We finally emerged from this Gehenna thanks to some Parisian fellow that the wife managed to buttonhole: "GO LEFT! GO LEFT!" he screamed insistently, though it is possible that this was simply his local exhortation to vote for Barack Obama. We blinked as we staggered outside, and then hailed the worst cab driver in existence; he dropped us off three blocks from our hotel, saying, as far as we could tell, that he could "see it from here." The cab smelled like degraded polymer chains.
Exhausted, depleted, we finally discovered our hotel. And, the next morning, on the flight back home, I watched The Dark Knight. Not bad! At least my headphones worked. Halfway through, the steward offered me some inedible thing purporting to be a sandwich; I think it was alleged that it contained some sort of marmalade. (British people: I know American food is, on the whole, laughable and dispiriting, but is this a competition?) I politely declined and asked: "Can I get a Bloody Mary?" It was perhaps eleven o'clock, local time.
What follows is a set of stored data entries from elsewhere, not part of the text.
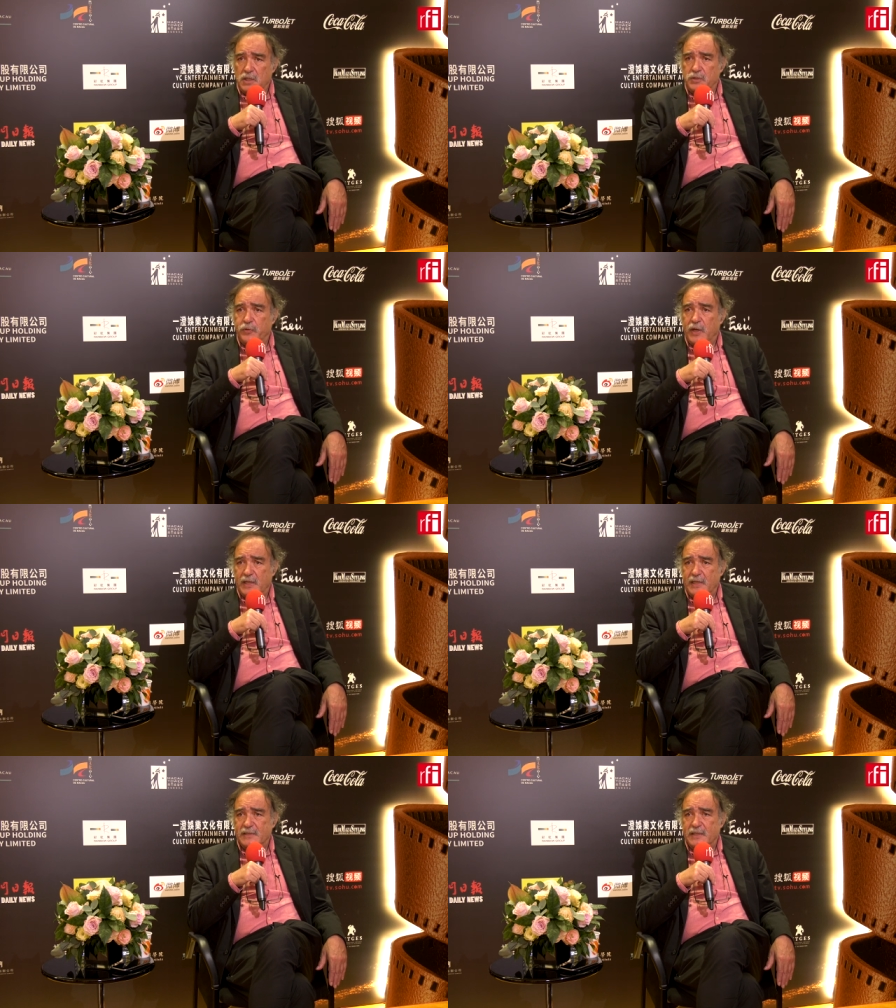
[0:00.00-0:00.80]
isto foi há
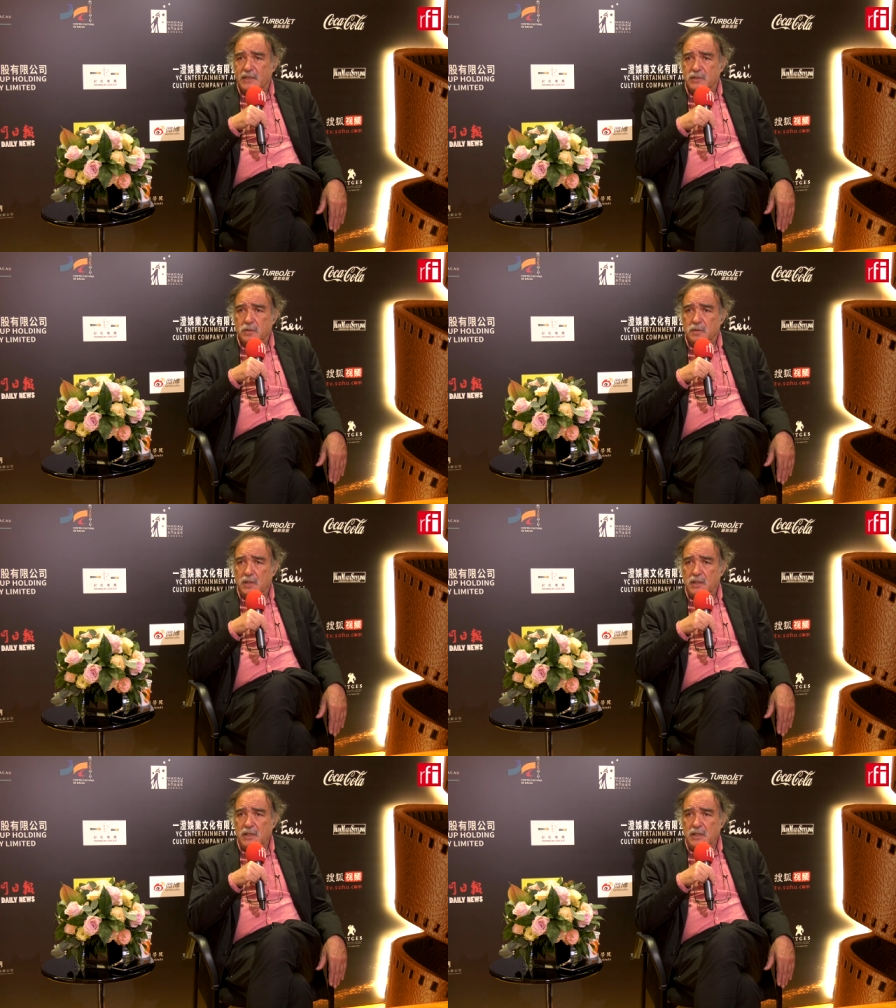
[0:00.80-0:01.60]
10 anos,
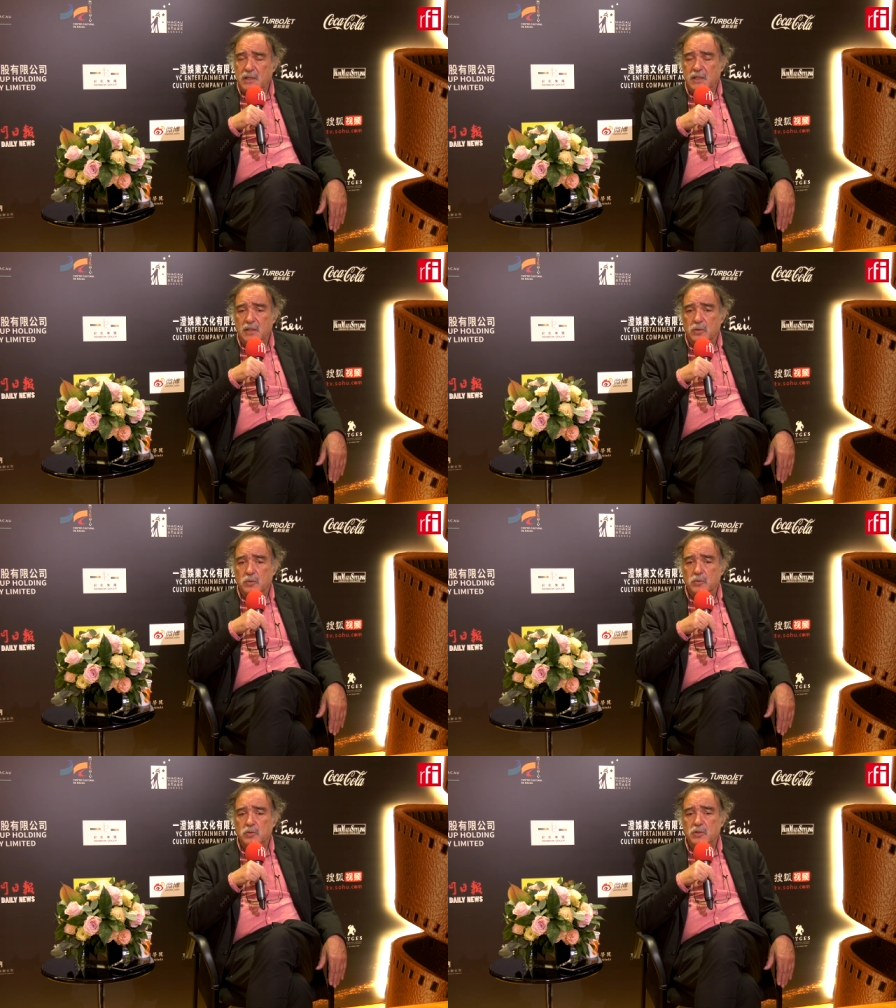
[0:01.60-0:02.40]
e
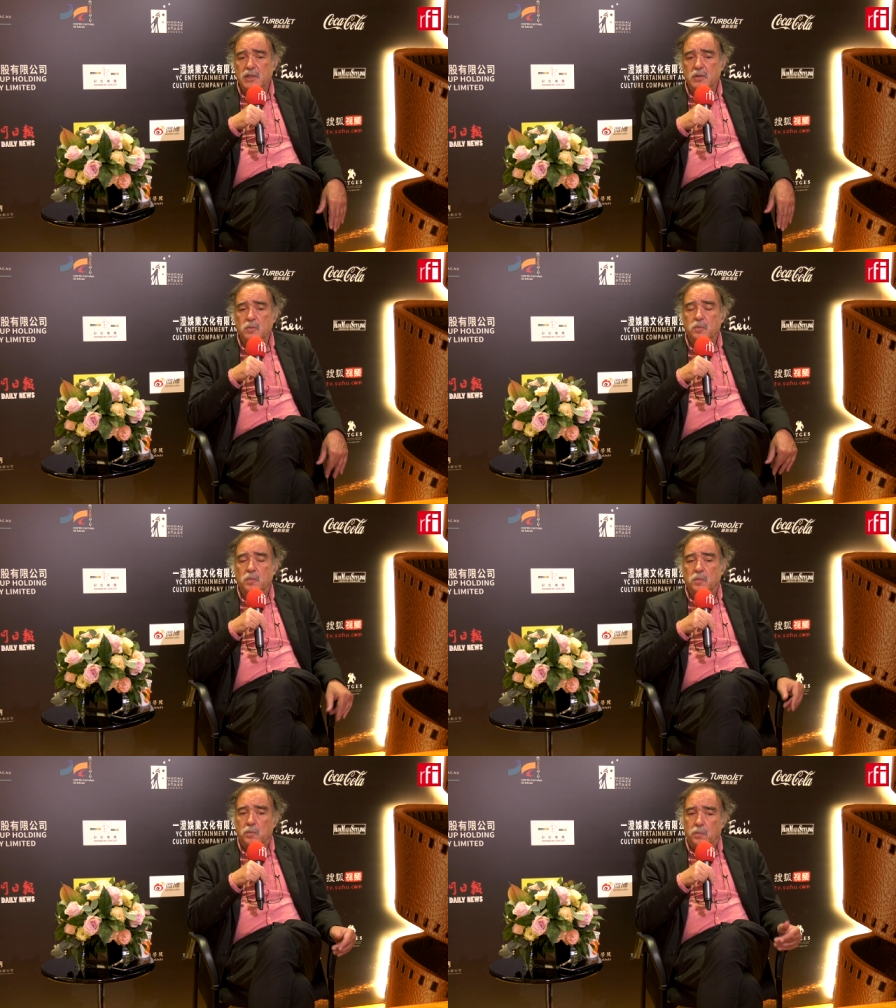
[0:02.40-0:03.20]
introduzi-o
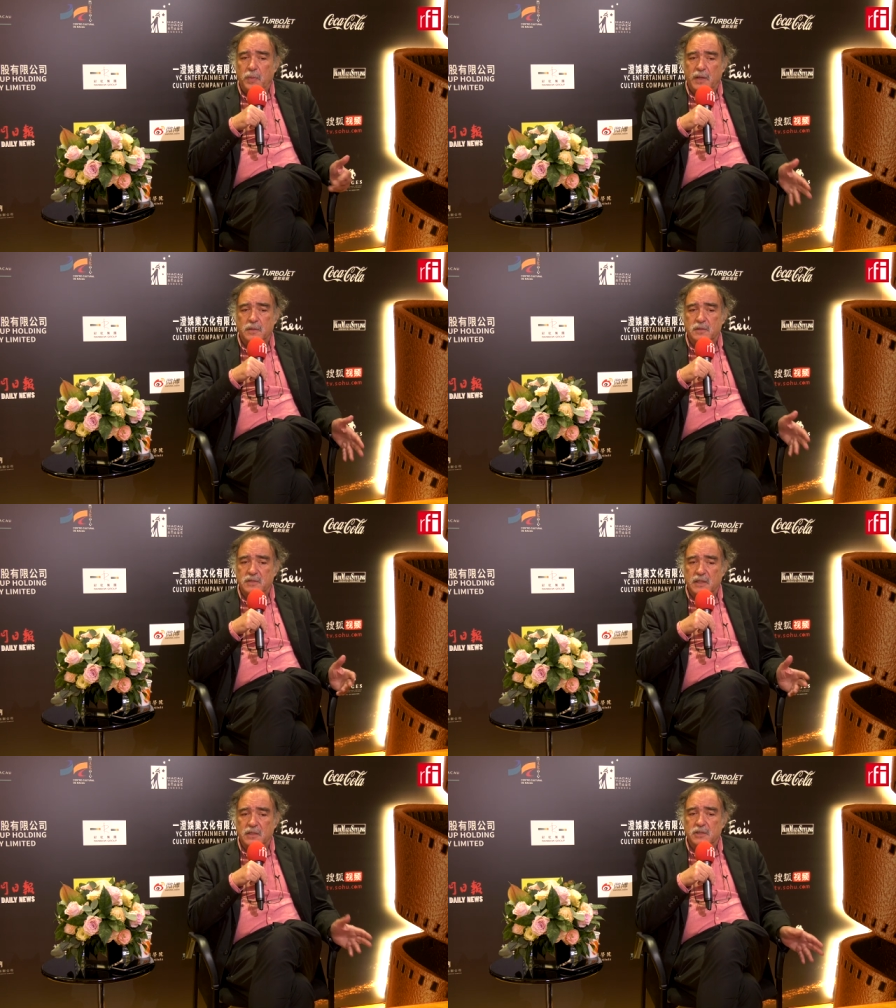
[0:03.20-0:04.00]
perto de
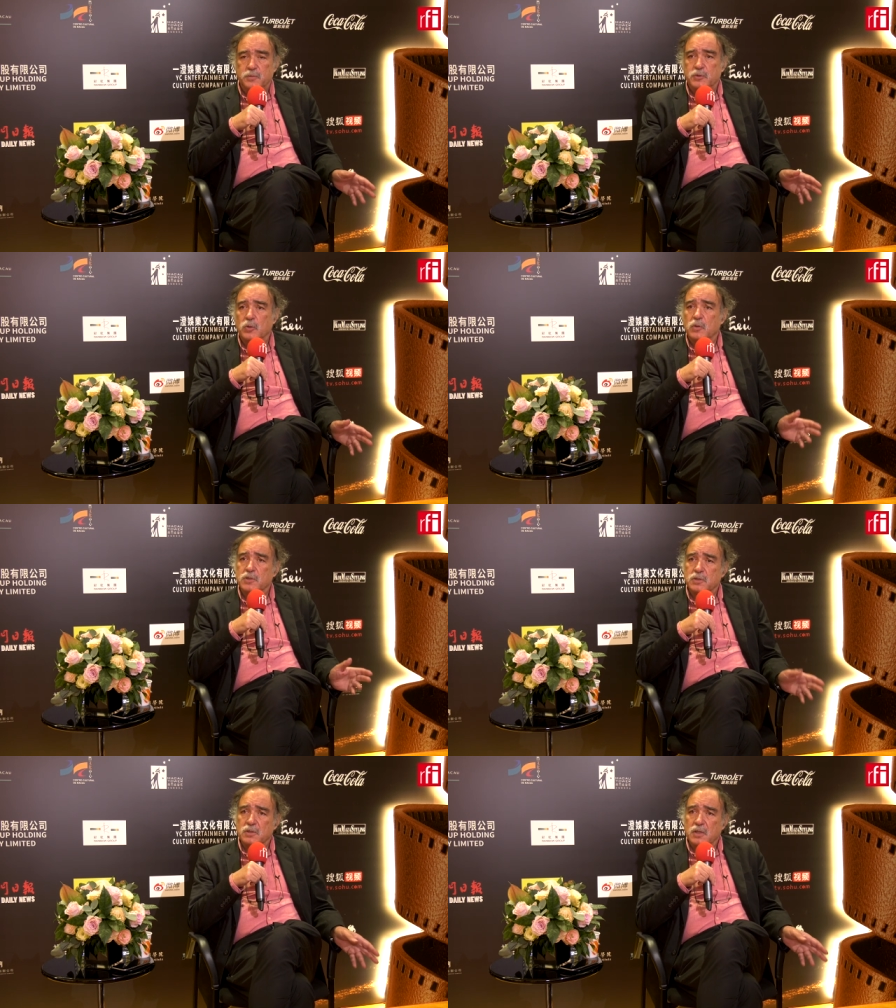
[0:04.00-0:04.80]
certas
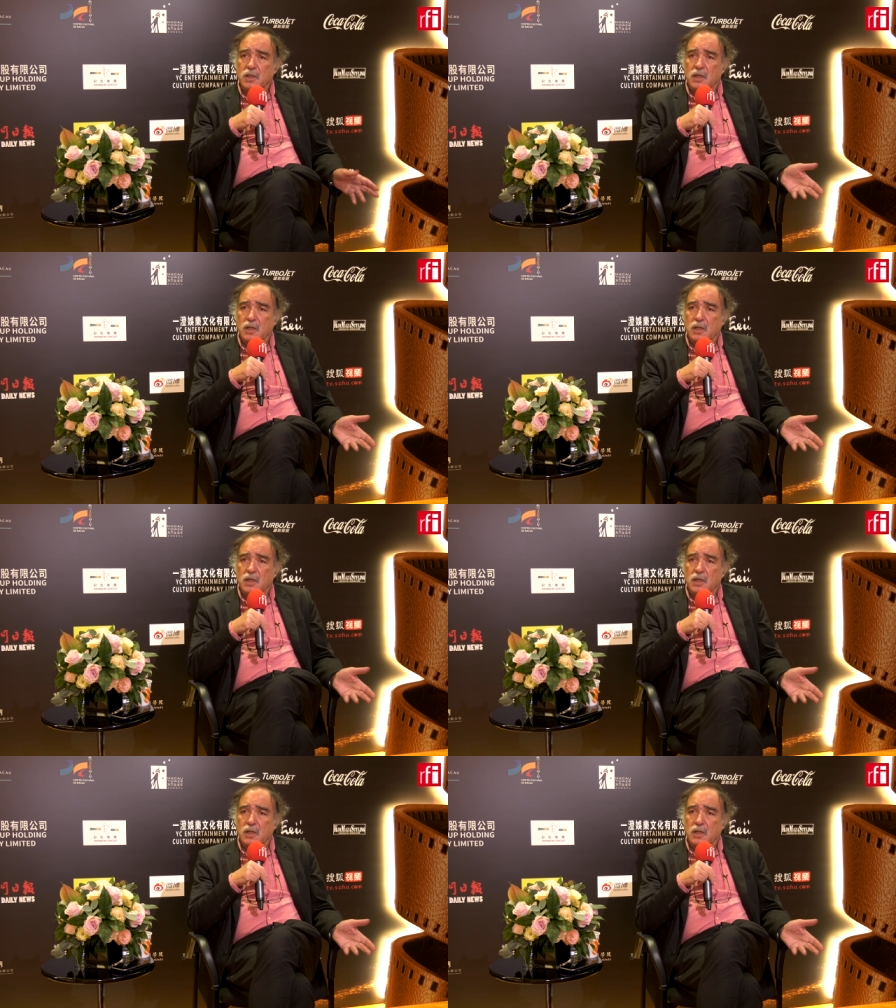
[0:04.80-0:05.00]
pessoas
Bless him, he only paused for a moment.
Note: Comments are closed on old entries.
Ah wee, this is marvelous. I must "blog roll" you at once.
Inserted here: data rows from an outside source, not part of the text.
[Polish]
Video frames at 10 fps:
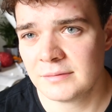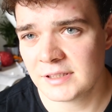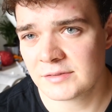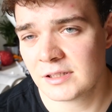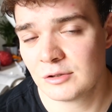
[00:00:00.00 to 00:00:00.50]

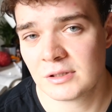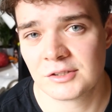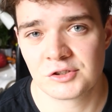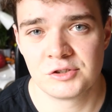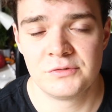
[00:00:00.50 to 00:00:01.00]
ze względu na
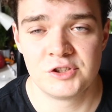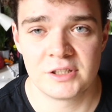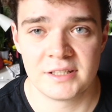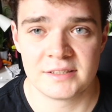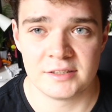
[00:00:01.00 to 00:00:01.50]
to, że
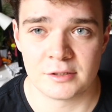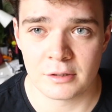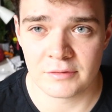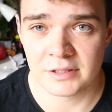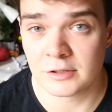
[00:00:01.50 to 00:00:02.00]
ćwiczenie jest
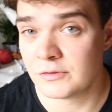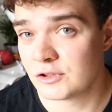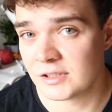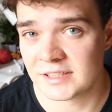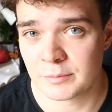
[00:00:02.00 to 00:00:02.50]
izolowane,
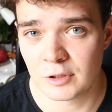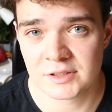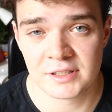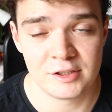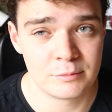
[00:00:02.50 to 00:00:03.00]
ćwiczenie jest
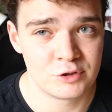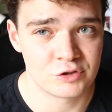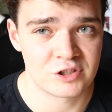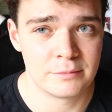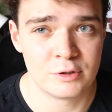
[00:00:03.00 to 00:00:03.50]
proste, nie
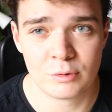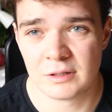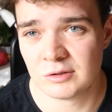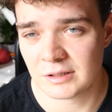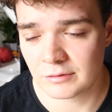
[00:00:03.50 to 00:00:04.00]
obciążamy
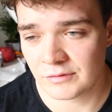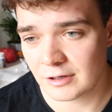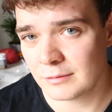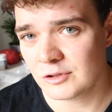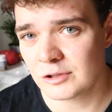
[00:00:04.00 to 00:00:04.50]
układu
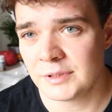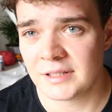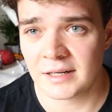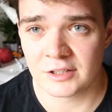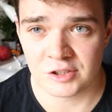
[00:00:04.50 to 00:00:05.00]
nerwowego, możemy
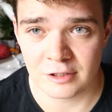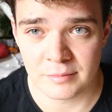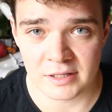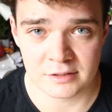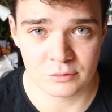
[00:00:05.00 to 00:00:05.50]
targać tego
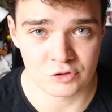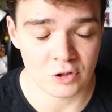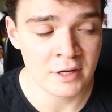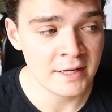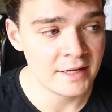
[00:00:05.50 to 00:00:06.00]
bardzo
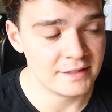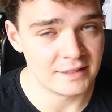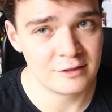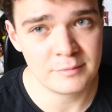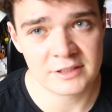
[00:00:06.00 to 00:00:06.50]
dużo.
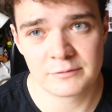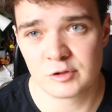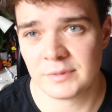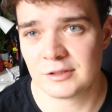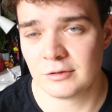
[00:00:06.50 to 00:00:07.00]
Natomiast w
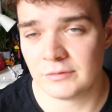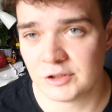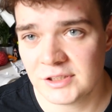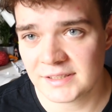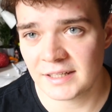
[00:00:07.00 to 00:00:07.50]
przypadku
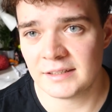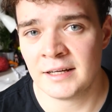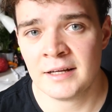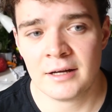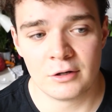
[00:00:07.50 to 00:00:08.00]
wyciskań
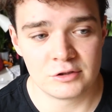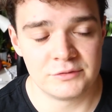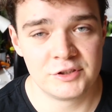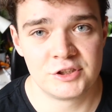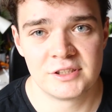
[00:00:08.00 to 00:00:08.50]

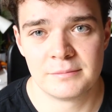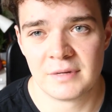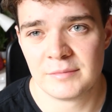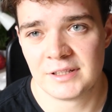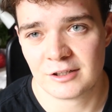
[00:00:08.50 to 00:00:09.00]
oczywiście
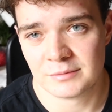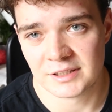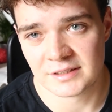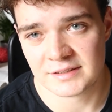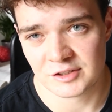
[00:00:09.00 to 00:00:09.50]
mamy taką
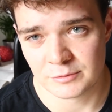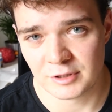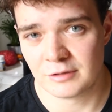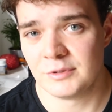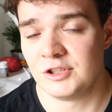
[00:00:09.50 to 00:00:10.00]
tendencję, żeby
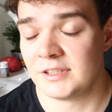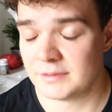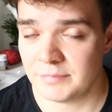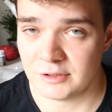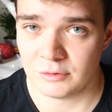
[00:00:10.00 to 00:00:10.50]
robić ich
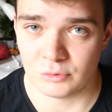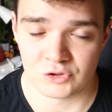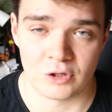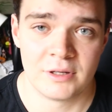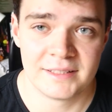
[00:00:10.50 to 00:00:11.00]
zbyt
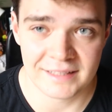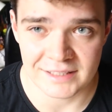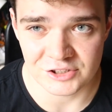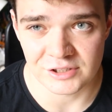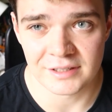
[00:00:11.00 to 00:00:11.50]
dużo.
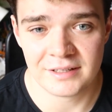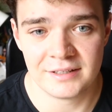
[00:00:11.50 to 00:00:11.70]
Także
On a largely unrelated note, I never get to go anywhere.
Ah, Terminal Five. If it's any consolation, Terminal Five has already become a running joke in Britain, epitomizing the uniquely English ability to take a seemingly simple set of tasks and fuck them up colossally. On that note, I'm very much looking forward to the Olympics, just for the chaos. Have you seen the logo they've chosen for 2012? The hilarity begins!
I loved the line in SP's play (you know, the one where you were naked): "Paris smells of bread and excrement." It's so TRUE!